Families on the brink of famine in Yemen cannot wait
The World Food Programme appeals for vital funding and decisive political action to break the corrosive cycle of conflict and hunger
For years, Yemen’s been described as the world’s worst humanitarian crisis. Then, at the end of 2020, it seemed it got worse yet again: analysis from the Integrated Food Security Phase Classification (IPC) showed that, for the first time in two years, pockets of famine conditions had returned to the country.
Over half of all Yemenis — 16.2 million people — are food insecure. Over 5 million are at immediate risk of famine, and almost 50,000 are already experiencing famine-like conditions. But what does that actually mean?
For Hayat, 30, it means constantly worrying about how she will feed her three little girls.
“I was crying last night and thinking about where I can get food to give them,” she says, sitting in the makeshift tent that is now the family’s home.
“My daughters wake in the night and ask for food. I have to tell them I can’t get food. They sleep hungry.”
Hayat fled her village in Taiz, central Yemen, in 2018 after airstrikes flattened her village. Her home was destroyed. Her husband was killed.
She sold the gold bracelets her husband had given her daughters, now aged 4 and 7, to pay for a car to flee to safety with. She was pregnant at the time with her third daughter.
“My husband was a labourer. Life was hard,” she says, remembering her life before the war. “But at least he was beside me.”
With each year of conflict, life has got harder still for Hayat.
She now lives in a basic settlement in Mokha on the Red Sea Coast. The once thriving port town bears the scars of Yemen’s six-year conflict: children, too many of whom no longer go to school, play in the carcasses of bombed out buildings.
Informal camps have sprung up to host families like Hayat’s who have been displaced by conflict. The dust blown up by the relentless coastal wind is brutal.
Hayat is one of the nearly 13 million people in Yemen who receive assistance from the World Food Programme (WFP). The flour, vegetable oil, pulses, sugar and salt from WFP is all she has, she says. With no source of income, she trades some of her WFP food for other items such as vegetables.
WFP also supports 3.3 million children and mothers with nutrition supplements to treat and prevent malnutrition, and provides 1.55 million children with daily snacks in school — a vital nutrition boost that also helps keep them in education.
A few miles south of Mokha is a small fishing community called Dhubab, home to Salem, his wife and seven children. Salem was a fisherman before the war. He earned a good living. But when the war began, the fishing industry was destroyed: the coastline is mined and the main markets for Dhubab’s fisherman — Taiz and Hodeidah — are now the other side of frontlines.

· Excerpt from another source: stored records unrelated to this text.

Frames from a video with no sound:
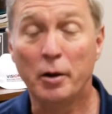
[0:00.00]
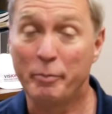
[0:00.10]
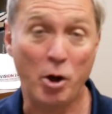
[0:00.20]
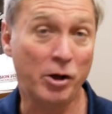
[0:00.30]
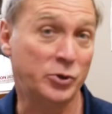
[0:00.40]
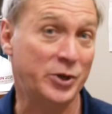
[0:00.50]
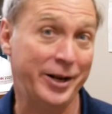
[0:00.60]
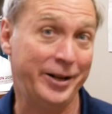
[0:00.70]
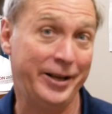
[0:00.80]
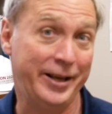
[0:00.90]
Paul
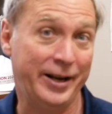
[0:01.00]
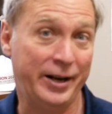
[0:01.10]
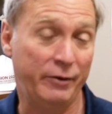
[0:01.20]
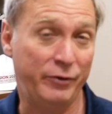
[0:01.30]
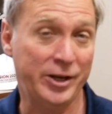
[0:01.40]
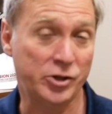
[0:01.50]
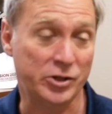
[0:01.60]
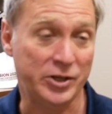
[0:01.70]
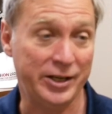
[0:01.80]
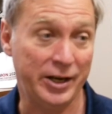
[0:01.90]
said it again in
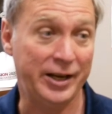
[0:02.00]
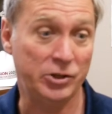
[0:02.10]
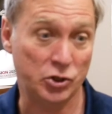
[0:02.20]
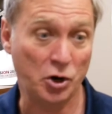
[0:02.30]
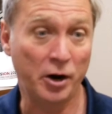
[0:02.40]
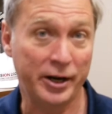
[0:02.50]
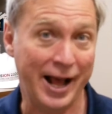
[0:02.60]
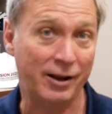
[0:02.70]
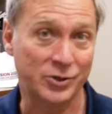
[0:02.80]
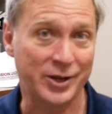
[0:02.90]
Ephesians. He started
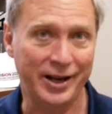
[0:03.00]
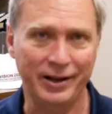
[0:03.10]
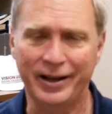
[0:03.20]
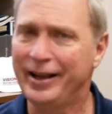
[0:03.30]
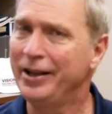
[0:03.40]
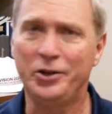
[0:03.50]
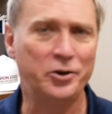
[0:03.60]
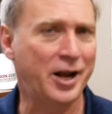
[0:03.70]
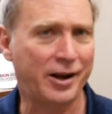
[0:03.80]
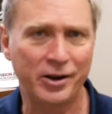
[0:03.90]
out saying,
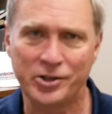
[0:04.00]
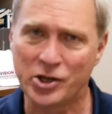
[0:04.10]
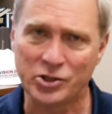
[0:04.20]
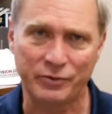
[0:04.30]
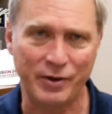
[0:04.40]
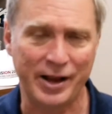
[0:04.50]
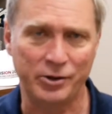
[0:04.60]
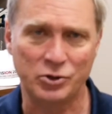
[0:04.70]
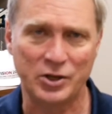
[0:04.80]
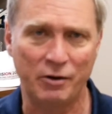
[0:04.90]
you're not going to justify
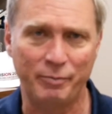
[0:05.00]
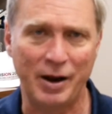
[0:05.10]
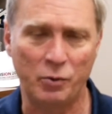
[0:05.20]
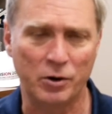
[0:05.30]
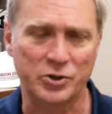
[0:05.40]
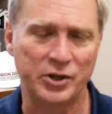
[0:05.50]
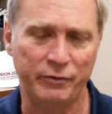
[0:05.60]
yourself by works in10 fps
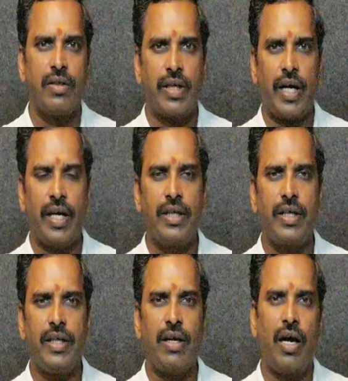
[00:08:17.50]

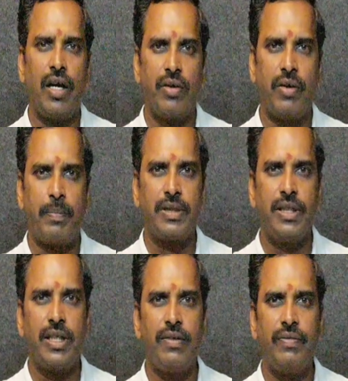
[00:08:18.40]
connecting or
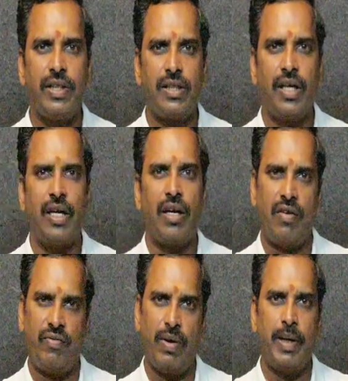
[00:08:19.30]
representing with an
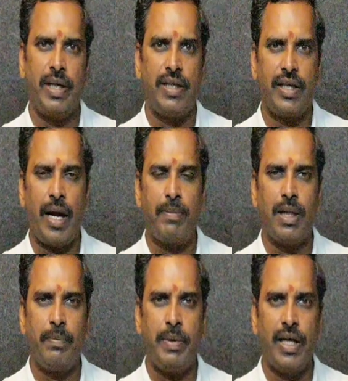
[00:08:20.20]
alphabet,
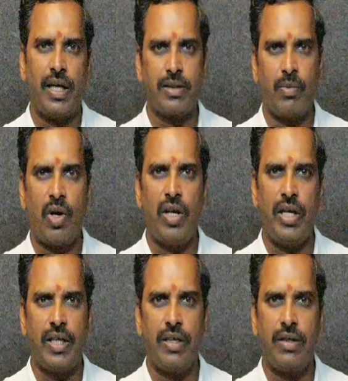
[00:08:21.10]
capital P or small
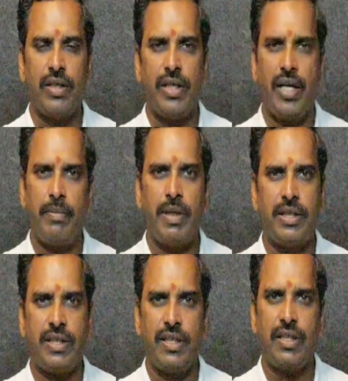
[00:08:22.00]
letter A, B,
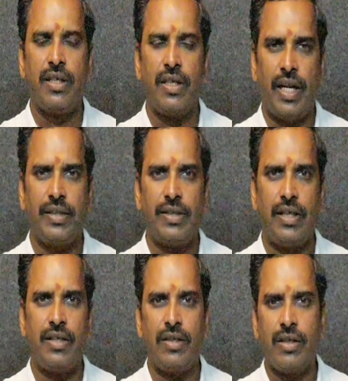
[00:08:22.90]
C, like
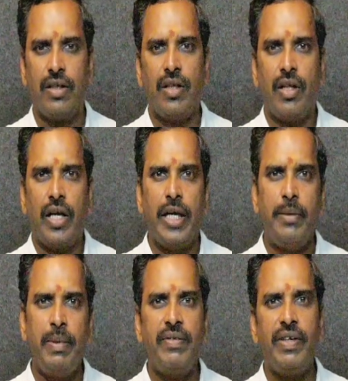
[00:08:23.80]
that.
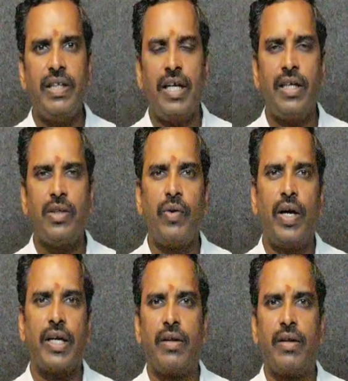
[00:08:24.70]
In between that you
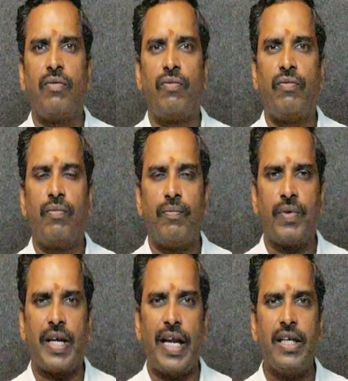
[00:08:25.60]
are
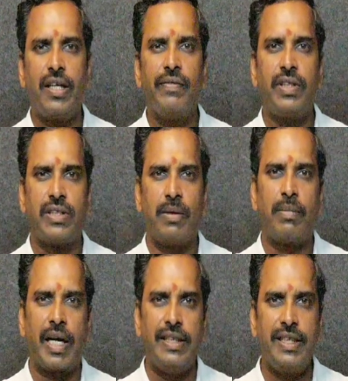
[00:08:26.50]
connecting with some
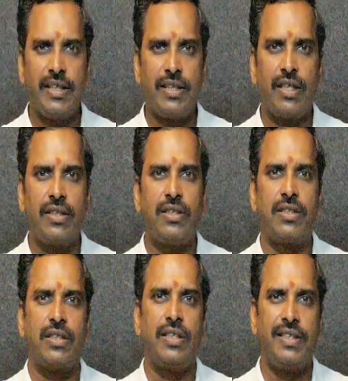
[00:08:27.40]

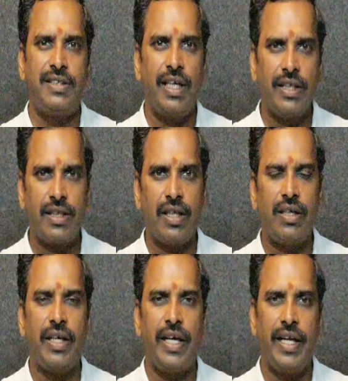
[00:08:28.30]
conjunctions,
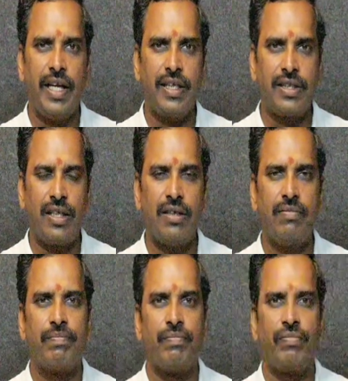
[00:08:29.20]
disjunction, negation,
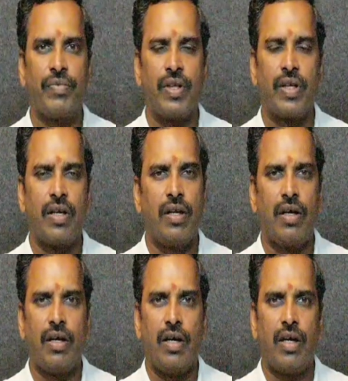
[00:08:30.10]

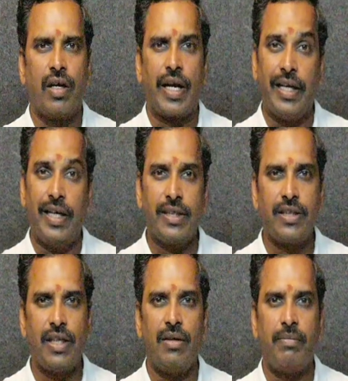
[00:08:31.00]

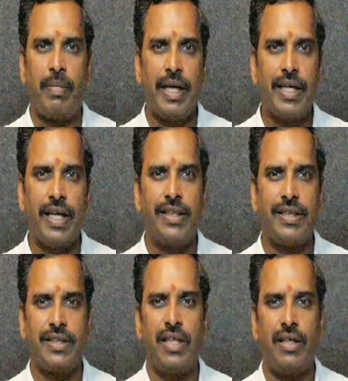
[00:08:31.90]
conditional,
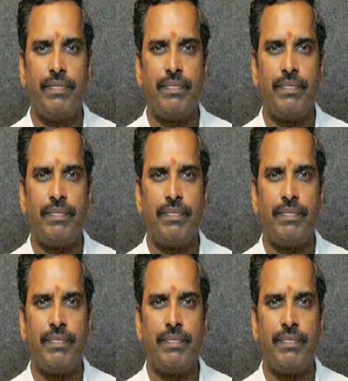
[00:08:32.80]
biconditional,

“Before the conflict, there were opportunities for work and if you wanted to travel, you could. But with the conflict you can't go anywhere,” says Salem, who now earns a small income collecting firewood.
“The money I make is not enough to support my kids. One day you get some [money] and then some days nothing. The situation isn’t good, like before. And now we are so tired. We are so tired of there being no food, no jobs and not being able to go anywhere.”
Each year of war has further eroded the ability of Yemenis to weather shocks like rising food prices. Having exhausted savings and sold what they could — jewellery, livestock, even land — many families now are reducing meals to one per day, or limiting their diets to the cheapest and most basic foods like bread and rice.
These extreme coping measures are taking a devastating toll on Yemen’s youngest children, half of whom are at risk of malnutrition in 2021 — that’s 2.3 million children aged under-5.
Meanwhile, the conflict continues to rage, displacing more people each week. Food prices are still rising, while the value of the Yemeni riyal fluctuates daily. A deadly second wave of coronavirus is only just abating, and crippling fuel shortages restrict access to healthcare and jobs, even preventing people from travelling to collect their food assistance.
Thanks to additional funding provided by donors — led by the United States, the Kingdom of Saudi Arabia, the United Arab Emirates, the European Union and Germany — this year WFP has been able to increase food assistance in the areas with the highest rates of food insecurity. This comes a year after funding shortfalls forced the organization to cut assistance in some parts of the country, delivering food to families every eight weeks instead of every four.
Maintaining this level of support is the only thing that can stop Yemen from spiralling into widespread famine conditions. So far, WFP has received US$937 million of the US$1.9bn it needs in 2021.
Operations being almost half-funded is positive news, but not enough to last to the end of the year.
Food insecurity will continue to rise in Yemen without continued humanitarian support. But ultimately, only peace can break the corrosive cycle of hunger and conflict that stalks the country.
Progress towards peace requires urgent action to protect civilians, provide emergency assistance, secure humanitarian access and support an economy which has shrunk by half since the start of the conflict.
World leaders must gather behind a common agenda to stop Yemen from plunging into famine. Hungry and weary, Yemeni families can’t wait any longer.